Alan McLellan [00:12:37] The kind of evolution within the seventh. Saariaho kind of reminded me a little bit of that, the sense of growth of a theme and the growth of little sparks of motives and stuff like that.
John Storgårds [00:12:50] Yes, I think so, too. I'm not sure how much Kaija herself wants to be related to Sibelius. I think with many Finnish composers of our days, it has been very important also for them to to keep a distance to Sibelius. But in the end, of course, we all know our Sibelius, and not at least being grown as Finnish people within the Finnish circles of music making. And I think for any composer who studies especially the late Sibelius pieces, there is so much sense and essential things in how he shows what you can do with just little material and make it huge. And I think that's something that Kaija definitely has achieved too, to not write too many notes, but to get so much drama and life into it.
Alan McLellan [00:13:46] Yeah. And to work with small means and make them bigger and bigger. Yeah. Yeah. I'm fascinated by her, or, it seems, she's fascinated and therefore the audience gets fascinated with the night sky and the sense that music can express that. I wonder if you could talk about that, how she expresses the sky.
John Storgårds [00:14:09] Well, for her, it's, in any sense in all her music she creates a colorful space of its own and then she puts interesting names to all these pieces. And of course, she wants with that to give a hint of in what direction certainly her own thoughts have been going, in the concept of how to do the piece. But I don't think, on the other hand, that it's so important for her that everybody takes the name of the piece as such a big thing. I think it's, as with all good compositions by good composers, different people can hear it very different ways and get a lot of impressions that goes in very different individual directions, depending on who you are talking with, who has been listening to the piece, and even people who don't know what they have listened to or don't know the name of the piece, they can still be very affected about it. And I think that's the best thing with any good music. So personally, of course, it's a nice name for this piece, but why not? And it is this time of the year and with this chilliness and winter now around, it's fine, but still as pure absolute music also.
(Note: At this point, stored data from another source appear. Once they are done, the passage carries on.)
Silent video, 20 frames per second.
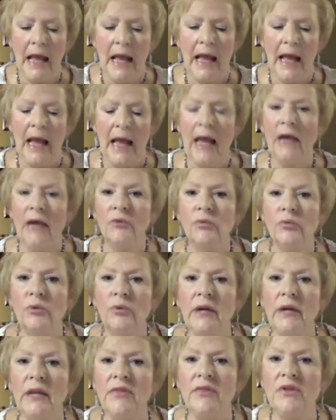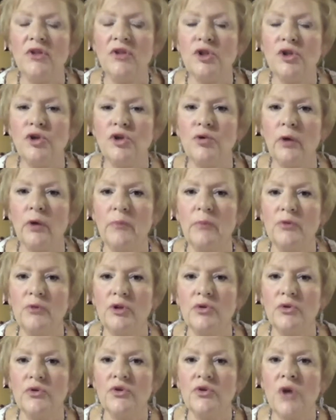And read the
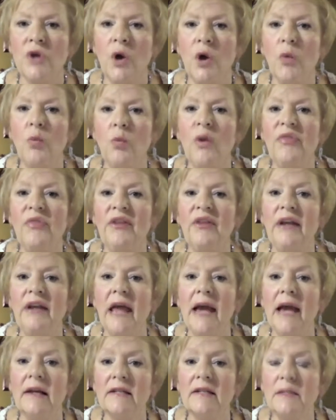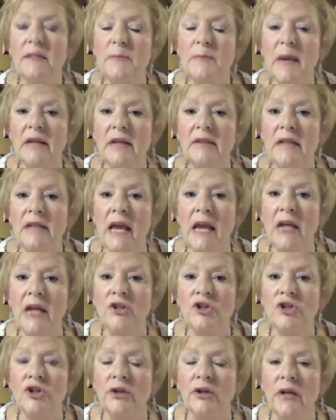scriptures with an
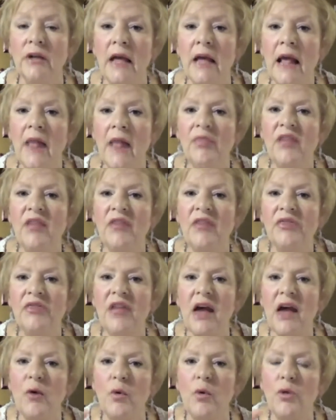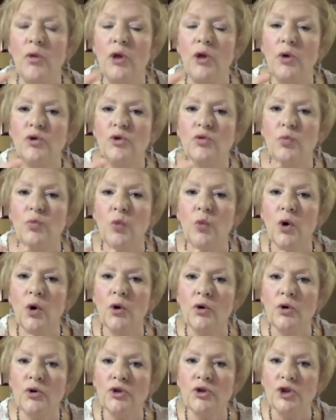expectation that, that those
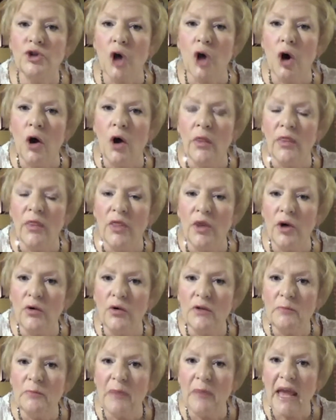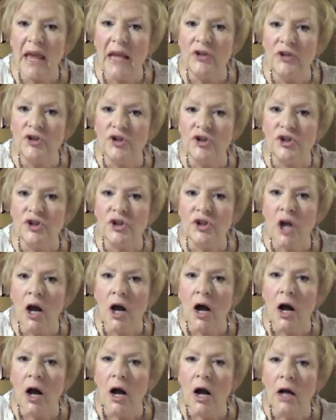words on those pages
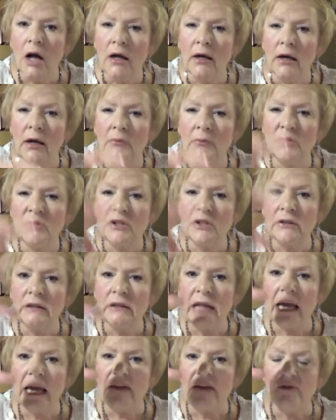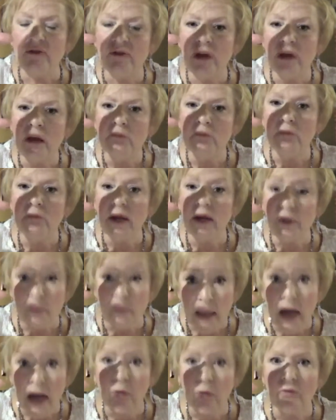come to life by the
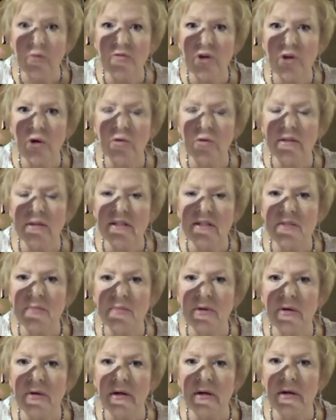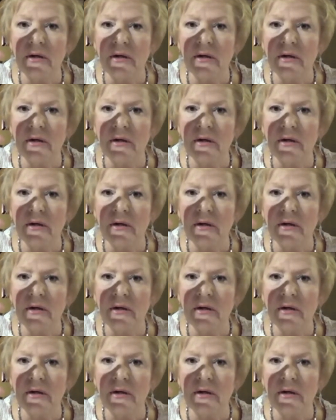power of the Holy Spirit.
This is something that I'm sure will grab the listener.
Alan McLellan [00:15:35] And they could put another name to it, and could still be as valid. Yes. Yeah. I think sometimes composers themselves write a piece and then they listen to it and then they decide what they want to call it.
John Storgårds [00:15:50] Yeah. I don't know in which order it has been in this case, but for sure that's how it can be.
Alan McLellan [00:15:58] Well, thank you so much. Where do you go from here? Back to Europe?
John Storgårds [00:16:02] No, I go to the National Arts Center Orchestra in Ottawa, and there is Arvo Pärt and there is Beethoven with Bronfman, and there is Vaughan Williams Symphony No. 5, which the National Arts Center Orchestra has never done before. By the way, which is dedicated to Sibelius without permission. Vaughan Williams was a big fan of Sibelius, and he did this with his Fifth Symphony. Actually, the Fifth Symphony of Vaughan Williams is not far at all in expression and sound from Sibelius Sixth Symphony.
Alan McLellan [00:16:38] Is that your favorite Sibelius, the Sixth?
John Storgårds [00:16:41] Good question. Always when I do it and it really works, that time, I feel that, yes, nothing can be better than this, but that can happen some other time with some other Sibelius work somewhere else, you never know. Generally I see all his symphonies as very important masterpieces and you can have fantastic moments with any of them. But No. 6, as it is even for for him, if you compare it to anything else he did in his life, this is one of his most special and most individual pieces.